The Van Gogh Museum has announced that it will reopen on 1 June, following a meeting this week between its new director Emilie Gordenker and the Dutch culture minister Ingrid van Engelshoven. Standing a bit more than the required 1.5m apart (the Dutch social distance), the minister reported that the government would almost certainly relax the 12 March coronavirus closure order for all museums. Van Engelshoven also pointedly said that her discussions with Gordenker included those of “a financial nature”, because of the total loss of revenue from visitors.
Although not in the press announcement, we can report that initially only around 700 visitors a day will be allowed into the Van Gogh Museum. Last year the Amsterdam museum had 2.1 million visitors, which represents around 6,000 a day. This made it the second most popular Dutch museum, only just behind the neighbouring Rijksmuseum. During the summer, visitor numbers are particularly high with the tourist influx and longer opening hours, so a normal July figure for the Van Gogh Museum would be up to 9,000 a day.
The post-lockdown plan is to have a maximum of 200 visitors in the building at any one time.
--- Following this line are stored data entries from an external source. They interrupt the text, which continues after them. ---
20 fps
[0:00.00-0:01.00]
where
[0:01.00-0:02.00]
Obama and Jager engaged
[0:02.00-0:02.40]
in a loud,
Since the museum has four floors in its permanent collection building and two main floors in its exhibition wing this means that people should be able to keep to social distancing. Tickets will need to be bought in advance and online (probably going on sale from 25 May).
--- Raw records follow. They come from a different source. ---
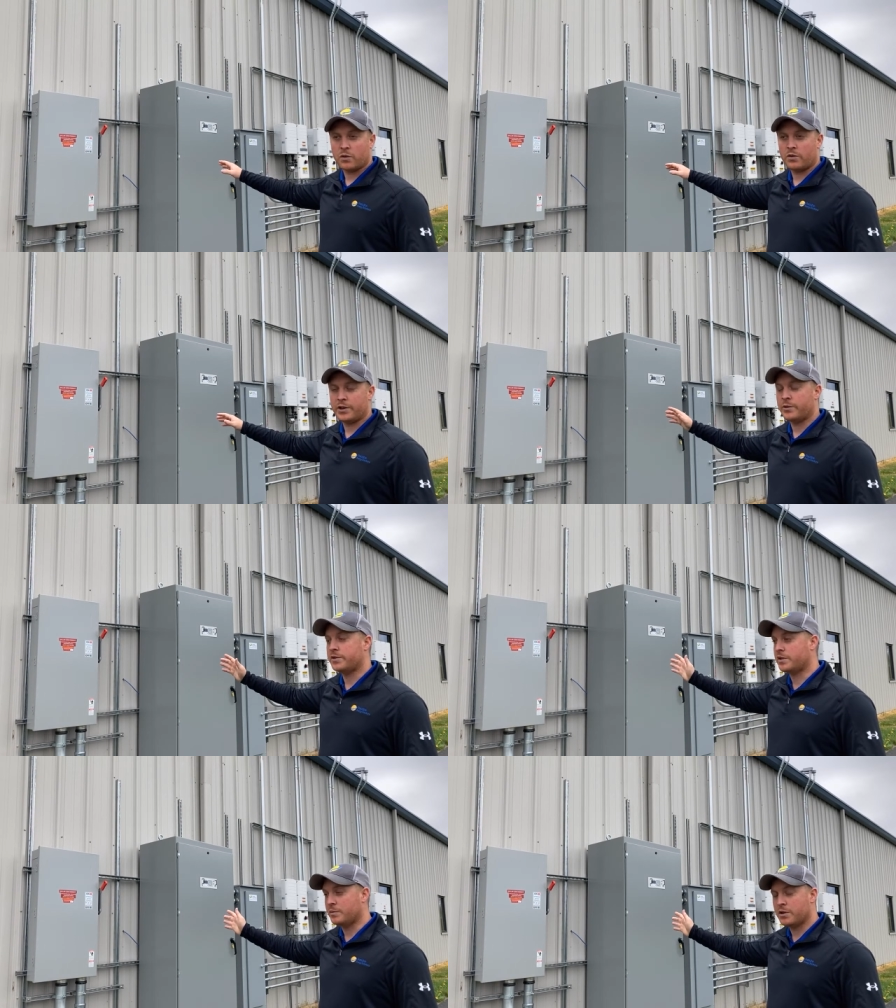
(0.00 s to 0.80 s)
or there
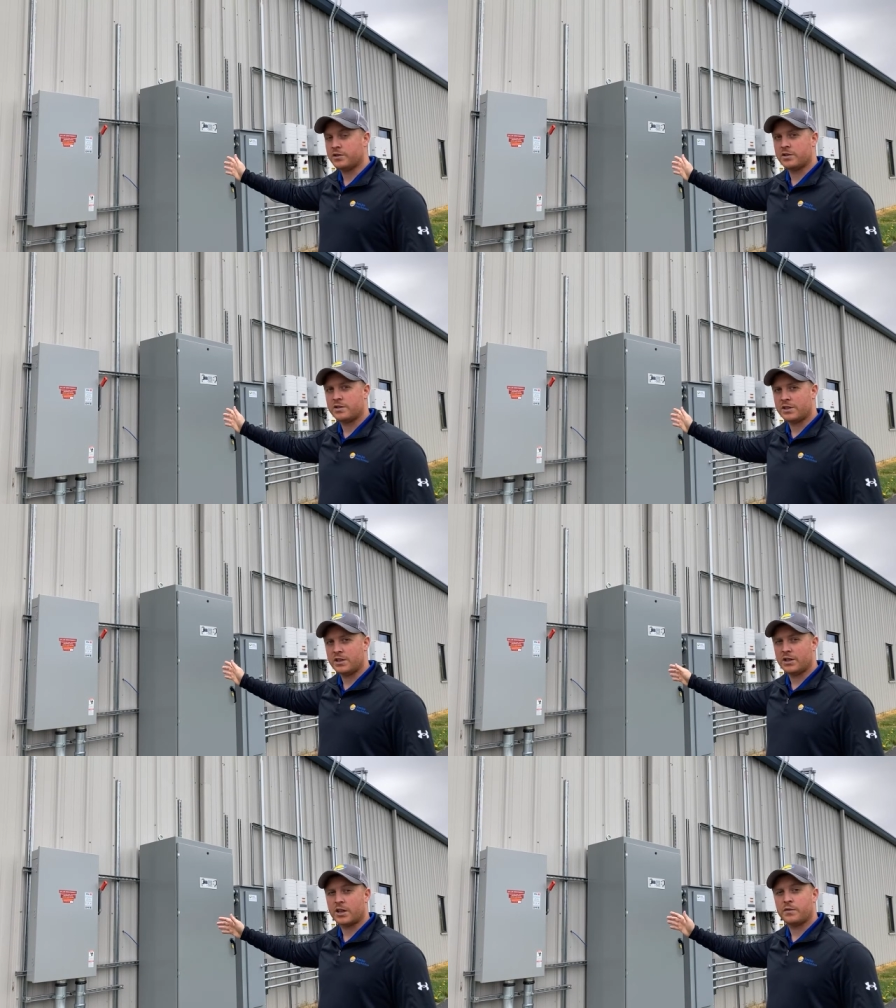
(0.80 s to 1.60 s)
was an
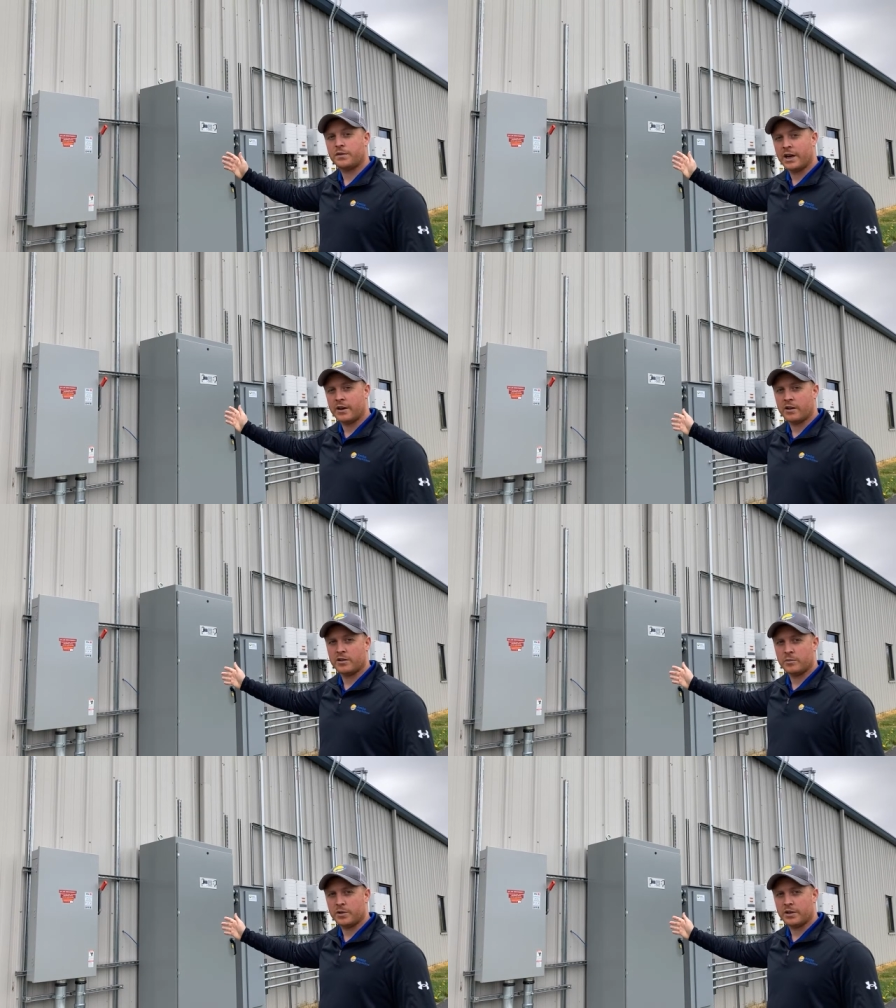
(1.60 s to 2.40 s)
emergency like a fire
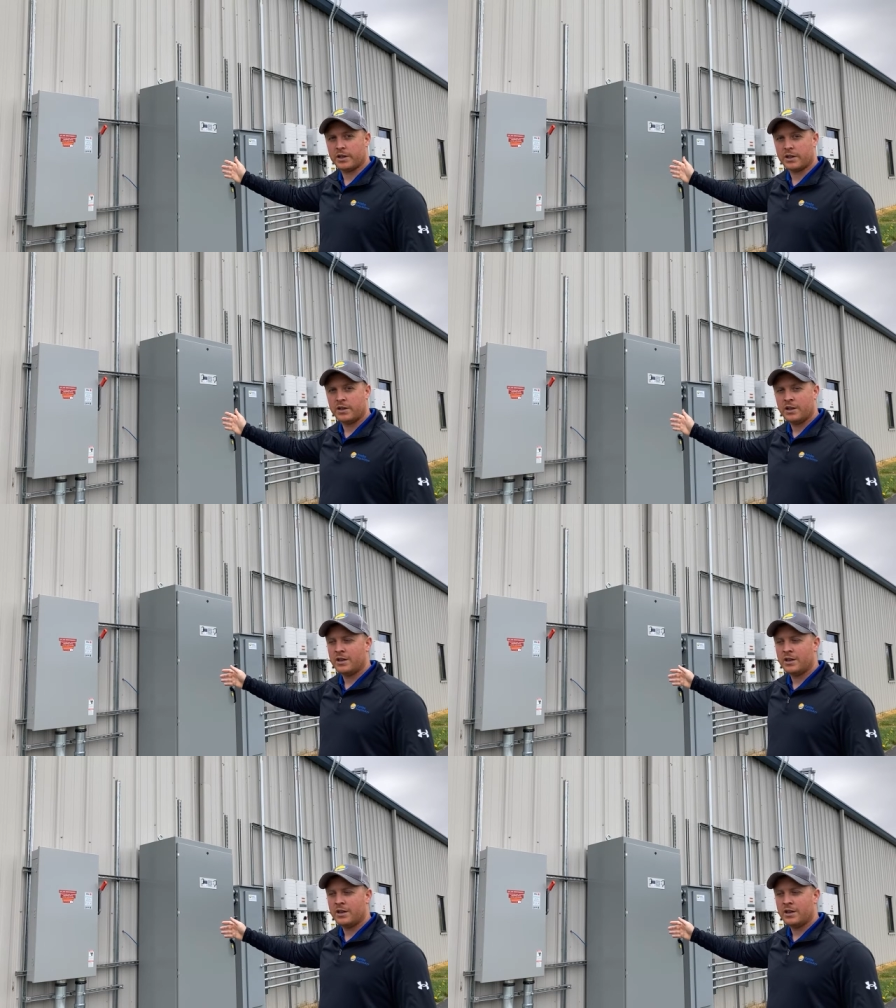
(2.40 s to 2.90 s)
on the building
Tourism has obviously ground to a halt for the moment, but usually 85% of the Van Gogh Museum’s visitors come from abroad. This means that of the 6,000 daily visitors in normal times, only 900 would be Dutch. This makes it feasible to reopen for only 700 people a day. Over time it should hopefully be possible to gradually increase the number.
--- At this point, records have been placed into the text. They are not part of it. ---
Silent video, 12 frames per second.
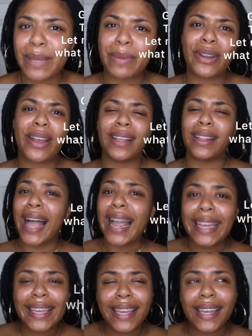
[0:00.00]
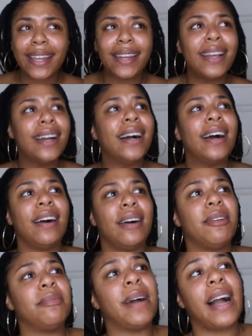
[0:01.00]
Let me know how you like it.
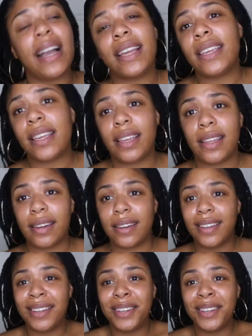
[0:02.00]
Um, I can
But although most locals wishing to visit the museum will be able to do so, such limited numbers will have a catastrophic impact on the museum’s finances. The Dutch government grant for the Van Gogh Museum is around €7m a year, with nearly 90% of the museum’s revenue of €58m being self-generated. About €30m a year comes from ticket sales, covering just over half of expenditure, and shop and catering income from visitors is substantial. Gordenker, who only took over in February, will have a tough time balancing the books.
The museum’s current exhibition, In the Picture: Portraying the Artist, was only open for three weeks before the coronavirus closure and was due to shut on 24 May. However, it will now be extended until 30 August. This has required prolonging the agreements for 50 loans from other museums.
The extension of the portraits show means that the scheduled summer exhibition, “Your Loving Vincent”: Van Gogh’s Greatest Letters, has been shifted to the autumn. It will now run from 9 October to 10 January 2021.
In turn, this has led to the postponement of the planned autumn exhibition Klimt: Inspired by Rodin, Van Gogh, Matisse, originally scheduled for October to January 2021. The Klimt show had then been due to be presented at Vienna’s Belvedere from February to May 2021, but this has just been postponed to spring 2023. Presumably Amsterdam's Klimt exhibition will be planned for just before or after the Vienna presentation.
The Kröller-Müller Museum in Otterlo, which holds the other major Dutch collection of Van Gogh’s work, also expects to reopen on 1 June.
When the Dutch museums are reopened, their counterparts in the UK and US will be closely monitoring to see how this goes, to guide them in dealing with the challenges ahead. UK and US museums are not expected to reopen before the summer.